Making the voice of users heard
In practice, the above-mentioned research areas all overlap. For example, a live operating room view could be combined with biosensors and artificial intelligence that report the surgeon’s alertness levels during an operation lasting many hours.
In fact, DigiHealth is a multidisciplinary project that stretches from biochemistry to electrical engineering and economics. This surprising field of science relates to the fourth main area: assessing the usability and benefits of digital technologies. The perspective is both commercial and user-centred.
‘Which innovations are viable? Or how is the hospital’s digital decision-making system experienced and how does it save time and costs?’ Saarakkala asks. ‘Such questions can be investigated both through health economics and questionnaires, so that we don’t first spend years developing an app and then wonder why no one wants to use it.’
In this context, Oulu University Hospital has a strong role in DigiHealth. The objective is that all recruited researchers would also work to some extent in the hospital – if not in patient work then perhaps in network development work together with the IT department.
‘This will address practical situations and challenges. For example, the decision-making systems should be tested out in real working situations,’ says Professor Saarakkala. ‘We welcome all ideas and views about what kind of digital applications are needed in healthcare.’
DigiHealth brings different parties together
Universities have an obligation to profile themselves; the aim of this is to raise the level of research.

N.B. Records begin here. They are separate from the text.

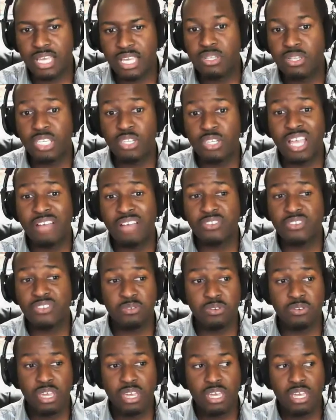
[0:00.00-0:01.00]
I'm not saying you have
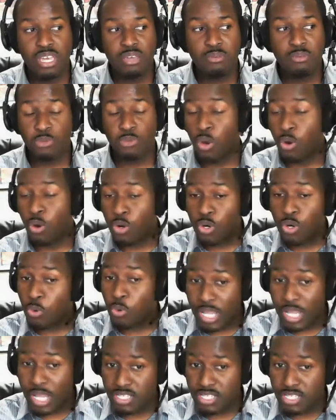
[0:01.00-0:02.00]
to go
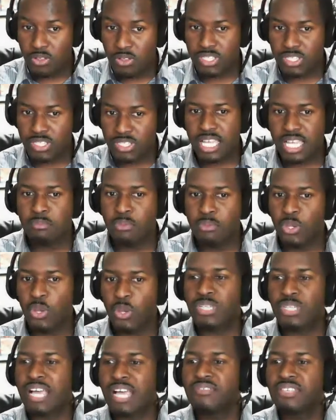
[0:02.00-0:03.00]
crazy all the time, but you
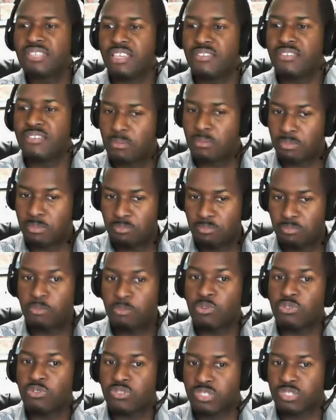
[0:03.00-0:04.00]
always have to give some
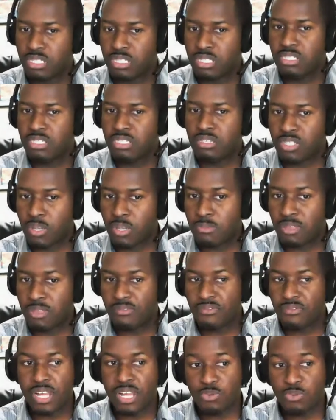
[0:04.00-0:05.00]
people
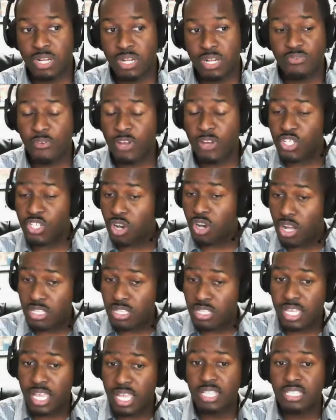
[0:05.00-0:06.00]
something fresh, whether it's fresh
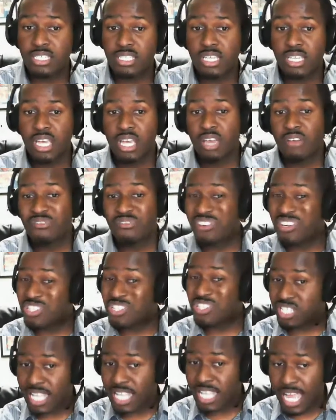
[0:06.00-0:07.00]
content,
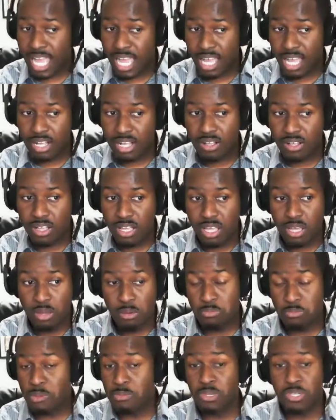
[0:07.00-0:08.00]
fresh style,
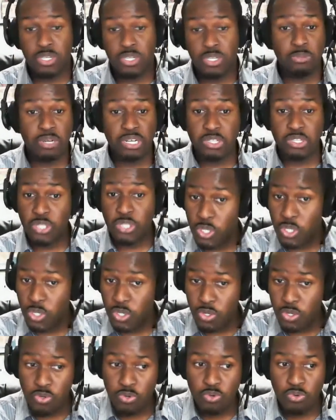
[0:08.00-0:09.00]
maybe somebody
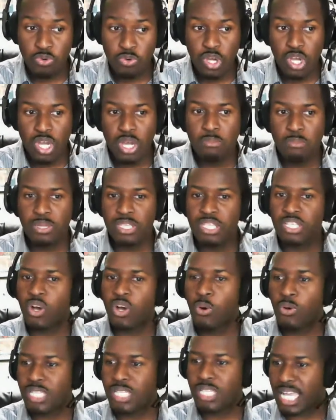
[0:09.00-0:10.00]
new, but it
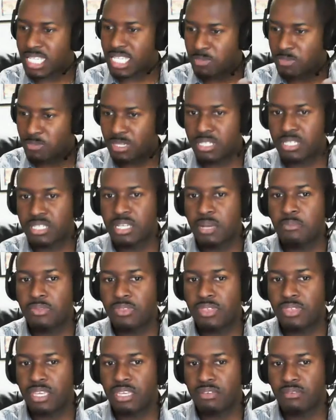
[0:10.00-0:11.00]
always has to be
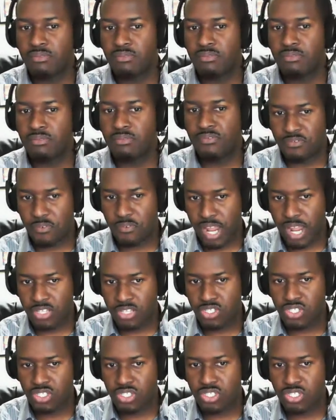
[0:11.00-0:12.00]
something
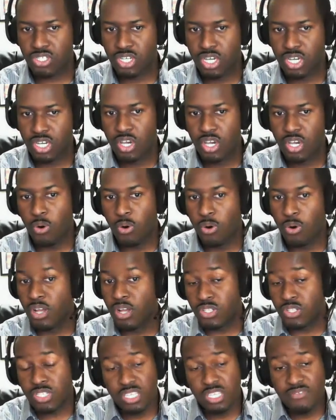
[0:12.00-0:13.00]
fresh,
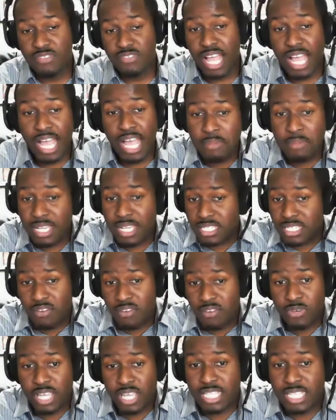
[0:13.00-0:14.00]
or else even I
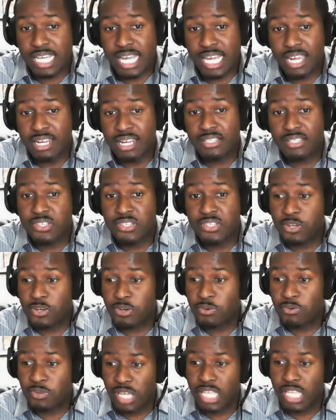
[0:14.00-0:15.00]
myself will get tired.
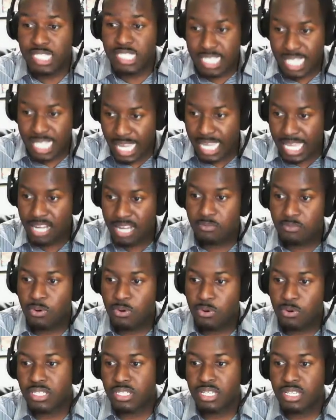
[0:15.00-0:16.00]
So it's that kind of
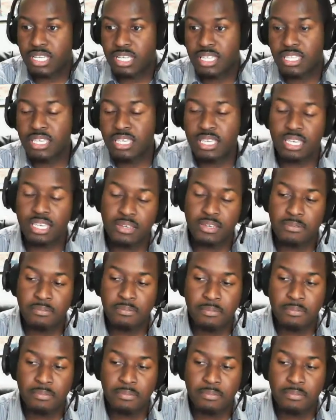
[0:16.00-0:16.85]
process, I think.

The Profi 5 funding received by DigiHealth will strengthen the research of the University of Oulu in the profiling area of digital health technologies.
‘We have never had such a large overall project as this,’ says Simo Saarakkala. Up until now, actors and sub-projects have been scattered. DigiHealth is the first project that aims to bring them all together.’
Research into health technology goes back a long way at Oulu, as does the cooperation between the University, OUH and technology companies. One of the earliest examples is the Polar Electron heart rate monitor, which was developed from the late 1970s onwards in cooperation between researchers, electronics designers and doctors.
Today, the University of Oulu develops technology such as biosensors, artificial intelligence, physiological signal analysis and 5G and 6G technology, all of which are essential in health technologies. Saarakkala is pleased with the evaluation of the Profi 5 International Expert Panel.
‘The University of Oulu was put in third place, after the University of Helsinki and Aalto University.’